__TASK TO CARRY OUT__
Your response should consist solely of the lines from the one containing "Silent video, 24 frames per second." through the final line of the entries, repeated exactly.

····················

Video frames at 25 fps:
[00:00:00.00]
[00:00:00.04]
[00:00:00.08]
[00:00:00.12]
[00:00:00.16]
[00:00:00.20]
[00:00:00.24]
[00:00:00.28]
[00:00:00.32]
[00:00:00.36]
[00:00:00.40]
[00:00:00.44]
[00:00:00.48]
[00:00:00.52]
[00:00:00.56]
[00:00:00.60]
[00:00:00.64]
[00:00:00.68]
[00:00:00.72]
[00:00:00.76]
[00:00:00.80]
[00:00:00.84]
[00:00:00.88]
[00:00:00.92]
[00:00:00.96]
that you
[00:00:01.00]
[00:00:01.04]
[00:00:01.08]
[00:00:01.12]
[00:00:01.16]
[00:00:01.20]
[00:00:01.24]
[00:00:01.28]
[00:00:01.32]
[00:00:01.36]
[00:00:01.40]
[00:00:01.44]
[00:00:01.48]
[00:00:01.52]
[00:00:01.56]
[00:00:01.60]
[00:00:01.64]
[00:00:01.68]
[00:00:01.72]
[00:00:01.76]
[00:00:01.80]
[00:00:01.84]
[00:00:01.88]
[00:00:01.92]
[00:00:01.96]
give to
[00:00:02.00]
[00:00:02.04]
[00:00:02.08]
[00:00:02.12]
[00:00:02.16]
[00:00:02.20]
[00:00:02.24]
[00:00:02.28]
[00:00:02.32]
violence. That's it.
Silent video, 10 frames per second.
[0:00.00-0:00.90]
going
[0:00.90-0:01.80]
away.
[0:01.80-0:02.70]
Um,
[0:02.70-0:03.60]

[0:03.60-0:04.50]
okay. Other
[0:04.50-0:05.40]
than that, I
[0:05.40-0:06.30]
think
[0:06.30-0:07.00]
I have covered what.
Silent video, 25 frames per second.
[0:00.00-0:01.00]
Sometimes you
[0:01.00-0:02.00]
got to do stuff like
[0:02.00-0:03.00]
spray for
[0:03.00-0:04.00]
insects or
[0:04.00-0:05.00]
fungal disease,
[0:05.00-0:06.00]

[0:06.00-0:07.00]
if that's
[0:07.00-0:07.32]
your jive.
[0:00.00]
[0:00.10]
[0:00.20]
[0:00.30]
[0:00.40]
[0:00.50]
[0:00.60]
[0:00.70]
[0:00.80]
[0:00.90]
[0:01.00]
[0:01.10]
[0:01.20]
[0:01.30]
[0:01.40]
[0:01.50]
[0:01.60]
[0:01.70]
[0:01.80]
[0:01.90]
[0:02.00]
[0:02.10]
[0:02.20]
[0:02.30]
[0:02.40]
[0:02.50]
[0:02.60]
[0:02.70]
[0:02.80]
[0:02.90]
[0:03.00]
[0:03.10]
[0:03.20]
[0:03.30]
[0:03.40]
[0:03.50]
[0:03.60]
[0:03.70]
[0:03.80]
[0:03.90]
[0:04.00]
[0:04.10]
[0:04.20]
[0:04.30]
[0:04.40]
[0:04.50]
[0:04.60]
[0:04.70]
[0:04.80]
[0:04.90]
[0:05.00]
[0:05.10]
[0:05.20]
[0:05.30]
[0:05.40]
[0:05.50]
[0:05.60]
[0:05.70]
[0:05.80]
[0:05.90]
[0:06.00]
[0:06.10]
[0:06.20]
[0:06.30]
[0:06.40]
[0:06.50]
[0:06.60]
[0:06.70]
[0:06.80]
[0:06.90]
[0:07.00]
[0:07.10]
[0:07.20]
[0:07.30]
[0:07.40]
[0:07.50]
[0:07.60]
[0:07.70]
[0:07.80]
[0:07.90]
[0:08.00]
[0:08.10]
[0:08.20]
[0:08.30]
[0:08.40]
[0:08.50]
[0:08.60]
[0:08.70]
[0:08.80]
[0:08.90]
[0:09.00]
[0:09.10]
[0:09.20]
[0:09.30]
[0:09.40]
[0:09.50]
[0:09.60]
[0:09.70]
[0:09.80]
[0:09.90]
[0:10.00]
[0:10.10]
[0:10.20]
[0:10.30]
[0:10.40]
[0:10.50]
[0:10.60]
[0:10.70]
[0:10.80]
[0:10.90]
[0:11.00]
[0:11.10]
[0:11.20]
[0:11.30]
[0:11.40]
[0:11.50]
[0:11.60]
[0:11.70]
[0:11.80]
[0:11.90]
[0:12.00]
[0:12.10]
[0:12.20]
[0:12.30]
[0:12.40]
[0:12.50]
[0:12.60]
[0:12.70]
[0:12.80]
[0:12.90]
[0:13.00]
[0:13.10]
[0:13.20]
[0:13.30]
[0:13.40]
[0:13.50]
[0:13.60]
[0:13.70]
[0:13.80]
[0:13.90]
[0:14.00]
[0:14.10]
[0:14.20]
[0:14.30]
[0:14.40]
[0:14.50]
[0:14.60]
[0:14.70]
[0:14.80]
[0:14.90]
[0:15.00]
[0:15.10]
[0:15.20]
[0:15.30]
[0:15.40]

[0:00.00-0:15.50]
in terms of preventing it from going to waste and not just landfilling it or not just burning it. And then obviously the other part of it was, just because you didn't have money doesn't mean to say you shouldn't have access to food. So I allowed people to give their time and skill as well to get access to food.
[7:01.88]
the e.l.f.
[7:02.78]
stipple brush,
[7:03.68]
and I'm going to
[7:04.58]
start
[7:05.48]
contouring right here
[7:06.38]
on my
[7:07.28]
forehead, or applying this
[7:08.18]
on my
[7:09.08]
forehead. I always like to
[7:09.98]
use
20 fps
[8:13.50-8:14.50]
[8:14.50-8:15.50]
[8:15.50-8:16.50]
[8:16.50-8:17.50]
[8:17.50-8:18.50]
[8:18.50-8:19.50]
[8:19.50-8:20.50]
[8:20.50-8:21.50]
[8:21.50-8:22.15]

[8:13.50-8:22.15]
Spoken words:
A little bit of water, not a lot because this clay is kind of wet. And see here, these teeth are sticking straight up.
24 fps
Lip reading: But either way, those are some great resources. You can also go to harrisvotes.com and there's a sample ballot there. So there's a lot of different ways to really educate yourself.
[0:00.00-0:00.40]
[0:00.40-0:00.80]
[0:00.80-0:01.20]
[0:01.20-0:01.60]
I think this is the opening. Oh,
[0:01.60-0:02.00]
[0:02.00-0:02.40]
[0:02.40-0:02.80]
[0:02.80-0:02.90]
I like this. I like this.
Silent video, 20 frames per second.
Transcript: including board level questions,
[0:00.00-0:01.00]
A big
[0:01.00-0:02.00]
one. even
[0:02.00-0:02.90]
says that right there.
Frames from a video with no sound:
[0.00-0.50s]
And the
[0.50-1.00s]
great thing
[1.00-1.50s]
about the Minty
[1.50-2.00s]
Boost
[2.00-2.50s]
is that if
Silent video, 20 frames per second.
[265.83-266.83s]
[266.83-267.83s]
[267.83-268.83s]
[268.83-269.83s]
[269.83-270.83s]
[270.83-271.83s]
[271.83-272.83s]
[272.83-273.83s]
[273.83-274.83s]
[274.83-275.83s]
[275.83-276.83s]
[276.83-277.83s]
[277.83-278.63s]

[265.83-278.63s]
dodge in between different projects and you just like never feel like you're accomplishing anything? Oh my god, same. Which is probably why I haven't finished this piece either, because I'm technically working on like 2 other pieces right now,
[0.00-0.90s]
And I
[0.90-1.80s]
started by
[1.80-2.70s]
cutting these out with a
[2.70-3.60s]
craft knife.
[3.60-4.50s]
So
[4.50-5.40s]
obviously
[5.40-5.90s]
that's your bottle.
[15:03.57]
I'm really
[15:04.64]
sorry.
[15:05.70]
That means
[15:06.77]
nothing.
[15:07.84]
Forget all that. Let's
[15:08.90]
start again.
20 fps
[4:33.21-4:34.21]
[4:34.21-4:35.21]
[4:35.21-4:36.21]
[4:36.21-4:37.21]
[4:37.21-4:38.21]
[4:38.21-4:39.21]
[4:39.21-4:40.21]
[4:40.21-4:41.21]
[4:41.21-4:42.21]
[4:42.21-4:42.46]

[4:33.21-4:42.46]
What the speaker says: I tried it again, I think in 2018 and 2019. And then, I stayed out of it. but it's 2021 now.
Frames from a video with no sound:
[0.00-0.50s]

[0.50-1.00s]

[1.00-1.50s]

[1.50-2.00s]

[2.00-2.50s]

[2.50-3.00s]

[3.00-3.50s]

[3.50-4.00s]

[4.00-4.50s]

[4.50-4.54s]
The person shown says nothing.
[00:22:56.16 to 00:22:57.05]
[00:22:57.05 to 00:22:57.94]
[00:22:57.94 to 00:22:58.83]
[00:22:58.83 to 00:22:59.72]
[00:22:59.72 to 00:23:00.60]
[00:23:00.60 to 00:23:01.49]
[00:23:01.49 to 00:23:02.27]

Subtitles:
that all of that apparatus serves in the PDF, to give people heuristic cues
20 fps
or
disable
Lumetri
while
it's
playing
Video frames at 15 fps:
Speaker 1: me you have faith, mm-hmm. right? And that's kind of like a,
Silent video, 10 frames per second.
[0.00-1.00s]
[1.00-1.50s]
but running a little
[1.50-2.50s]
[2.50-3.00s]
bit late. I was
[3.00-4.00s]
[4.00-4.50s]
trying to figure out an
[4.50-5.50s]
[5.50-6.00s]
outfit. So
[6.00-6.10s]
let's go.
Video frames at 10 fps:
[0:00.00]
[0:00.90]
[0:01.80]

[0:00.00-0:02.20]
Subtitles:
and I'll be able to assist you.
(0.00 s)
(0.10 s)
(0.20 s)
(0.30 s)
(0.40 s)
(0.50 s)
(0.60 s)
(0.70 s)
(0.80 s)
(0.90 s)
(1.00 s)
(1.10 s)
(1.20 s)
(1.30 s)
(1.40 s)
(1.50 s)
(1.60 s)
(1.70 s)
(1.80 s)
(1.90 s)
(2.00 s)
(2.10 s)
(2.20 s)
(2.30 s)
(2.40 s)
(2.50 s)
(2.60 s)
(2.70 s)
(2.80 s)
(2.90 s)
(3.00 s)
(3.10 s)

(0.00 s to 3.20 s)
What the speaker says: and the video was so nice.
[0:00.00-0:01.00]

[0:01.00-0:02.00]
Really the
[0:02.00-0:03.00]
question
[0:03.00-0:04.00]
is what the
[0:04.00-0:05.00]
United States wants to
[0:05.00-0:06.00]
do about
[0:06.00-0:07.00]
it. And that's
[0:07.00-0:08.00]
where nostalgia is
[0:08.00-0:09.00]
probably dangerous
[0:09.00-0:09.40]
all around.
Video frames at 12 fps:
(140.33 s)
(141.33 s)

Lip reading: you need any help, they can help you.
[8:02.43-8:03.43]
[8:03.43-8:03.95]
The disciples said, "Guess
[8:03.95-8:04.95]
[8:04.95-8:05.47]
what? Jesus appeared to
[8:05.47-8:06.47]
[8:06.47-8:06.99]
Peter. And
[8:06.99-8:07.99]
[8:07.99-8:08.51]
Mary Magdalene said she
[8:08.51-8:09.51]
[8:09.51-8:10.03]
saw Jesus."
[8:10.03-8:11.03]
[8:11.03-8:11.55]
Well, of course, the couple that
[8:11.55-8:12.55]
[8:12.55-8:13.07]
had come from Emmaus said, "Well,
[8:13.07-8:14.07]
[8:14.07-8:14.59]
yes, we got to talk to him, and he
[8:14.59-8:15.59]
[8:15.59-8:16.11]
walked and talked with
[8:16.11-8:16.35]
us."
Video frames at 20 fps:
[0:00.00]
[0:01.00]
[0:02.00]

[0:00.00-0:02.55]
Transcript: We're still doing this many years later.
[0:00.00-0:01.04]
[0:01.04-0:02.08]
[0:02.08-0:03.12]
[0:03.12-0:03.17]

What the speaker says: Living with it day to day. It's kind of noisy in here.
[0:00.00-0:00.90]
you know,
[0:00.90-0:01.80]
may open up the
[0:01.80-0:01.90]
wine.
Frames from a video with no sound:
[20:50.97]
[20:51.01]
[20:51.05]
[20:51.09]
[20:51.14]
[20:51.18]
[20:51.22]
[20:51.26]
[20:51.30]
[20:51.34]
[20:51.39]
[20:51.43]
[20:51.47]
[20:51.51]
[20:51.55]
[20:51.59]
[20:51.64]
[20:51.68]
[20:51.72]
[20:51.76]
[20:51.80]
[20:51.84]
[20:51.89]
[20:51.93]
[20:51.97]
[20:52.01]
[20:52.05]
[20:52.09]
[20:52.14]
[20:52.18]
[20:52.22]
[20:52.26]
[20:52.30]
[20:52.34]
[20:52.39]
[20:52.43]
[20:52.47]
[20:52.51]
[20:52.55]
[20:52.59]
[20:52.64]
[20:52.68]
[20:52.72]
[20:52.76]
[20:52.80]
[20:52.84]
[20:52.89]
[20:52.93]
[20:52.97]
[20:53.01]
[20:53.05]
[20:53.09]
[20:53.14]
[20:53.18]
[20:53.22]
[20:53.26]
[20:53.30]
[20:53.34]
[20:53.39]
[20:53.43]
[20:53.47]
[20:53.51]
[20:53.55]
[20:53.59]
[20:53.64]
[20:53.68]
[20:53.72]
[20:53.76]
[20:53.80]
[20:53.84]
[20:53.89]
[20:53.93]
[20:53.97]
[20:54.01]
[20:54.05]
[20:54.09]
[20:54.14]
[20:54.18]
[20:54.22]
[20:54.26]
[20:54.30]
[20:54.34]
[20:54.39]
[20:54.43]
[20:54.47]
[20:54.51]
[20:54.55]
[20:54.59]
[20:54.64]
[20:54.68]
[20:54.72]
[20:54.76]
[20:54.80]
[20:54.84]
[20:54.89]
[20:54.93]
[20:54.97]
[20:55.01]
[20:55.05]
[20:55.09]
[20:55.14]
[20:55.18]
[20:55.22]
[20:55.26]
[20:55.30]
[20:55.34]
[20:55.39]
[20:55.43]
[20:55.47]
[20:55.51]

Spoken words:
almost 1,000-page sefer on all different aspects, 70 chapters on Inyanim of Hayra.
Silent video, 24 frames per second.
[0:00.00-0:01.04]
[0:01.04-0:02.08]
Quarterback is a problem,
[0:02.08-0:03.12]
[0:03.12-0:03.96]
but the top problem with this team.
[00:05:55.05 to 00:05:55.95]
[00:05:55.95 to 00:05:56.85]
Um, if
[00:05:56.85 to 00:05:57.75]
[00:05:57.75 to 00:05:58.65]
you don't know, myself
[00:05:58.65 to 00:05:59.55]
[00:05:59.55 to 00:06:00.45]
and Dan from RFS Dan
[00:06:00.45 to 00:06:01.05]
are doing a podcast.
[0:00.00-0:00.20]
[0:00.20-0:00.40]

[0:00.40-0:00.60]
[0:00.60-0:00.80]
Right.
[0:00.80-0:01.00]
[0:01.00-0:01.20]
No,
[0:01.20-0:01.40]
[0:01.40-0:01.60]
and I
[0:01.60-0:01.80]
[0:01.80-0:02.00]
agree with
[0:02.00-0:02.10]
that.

····················

__ANSWER TO THIS PROBLEM__
Silent video, 24 frames per second.
[0:00.00-0:01.04]
[0:01.04-0:02.08]
Quarterback is a problem,
[0:02.08-0:03.12]
[0:03.12-0:03.96]
but the top problem with this team.
[00:05:55.05 to 00:05:55.95]
[00:05:55.95 to 00:05:56.85]
Um, if
[00:05:56.85 to 00:05:57.75]
[00:05:57.75 to 00:05:58.65]
you don't know, myself
[00:05:58.65 to 00:05:59.55]
[00:05:59.55 to 00:06:00.45]
and Dan from RFS Dan
[00:06:00.45 to 00:06:01.05]
are doing a podcast.
[0:00.00-0:00.20]
[0:00.20-0:00.40]

[0:00.40-0:00.60]
[0:00.60-0:00.80]
Right.
[0:00.80-0:01.00]
[0:01.00-0:01.20]
No,
[0:01.20-0:01.40]
[0:01.40-0:01.60]
and I
[0:01.60-0:01.80]
[0:01.80-0:02.00]
agree with
[0:02.00-0:02.10]
that.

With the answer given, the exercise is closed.